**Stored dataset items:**
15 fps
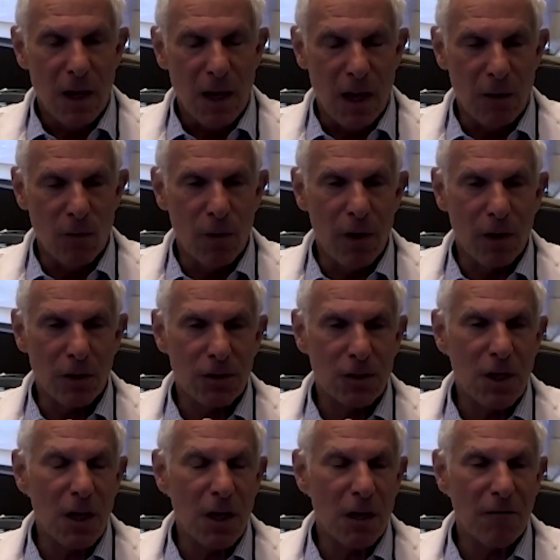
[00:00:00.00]
and we are
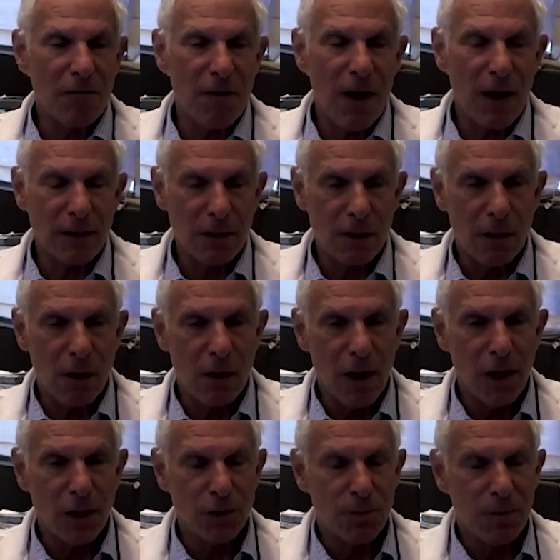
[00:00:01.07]
seeing, in fact, in our
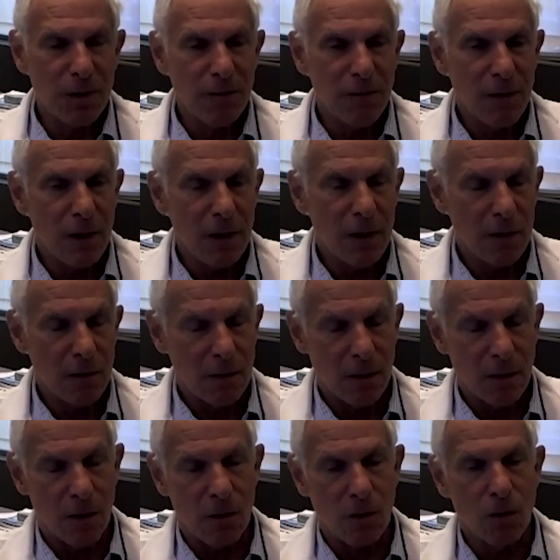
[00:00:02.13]
HPV
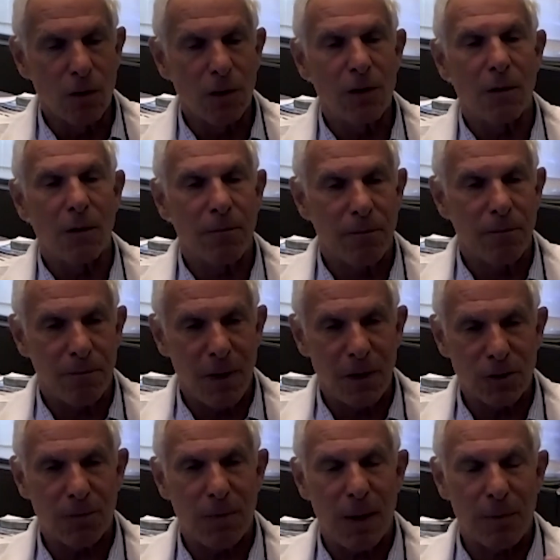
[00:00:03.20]
in our earlier
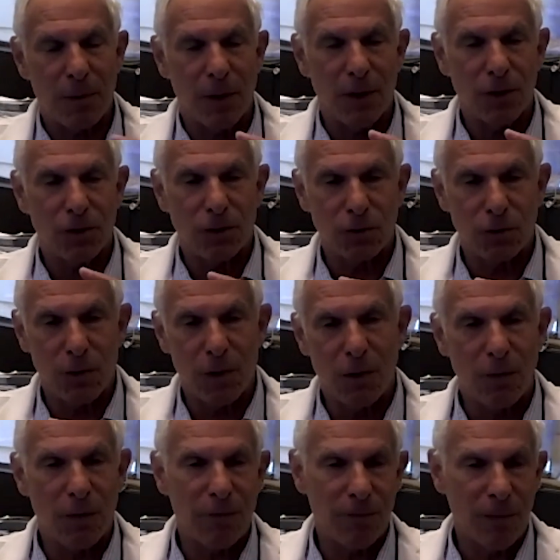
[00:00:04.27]
patient population treated
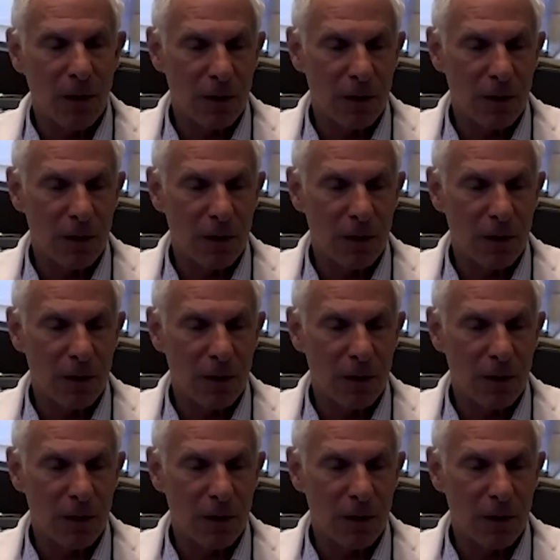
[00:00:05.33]
with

**Work required:** Leave the pictures out and write out every entry exactly as given.

**The completed task:**
15 fps
[00:00:00.00]
and we are
[00:00:01.07]
seeing, in fact, in our
[00:00:02.13]
HPV
[00:00:03.20]
in our earlier
[00:00:04.27]
patient population treated
[00:00:05.33]
with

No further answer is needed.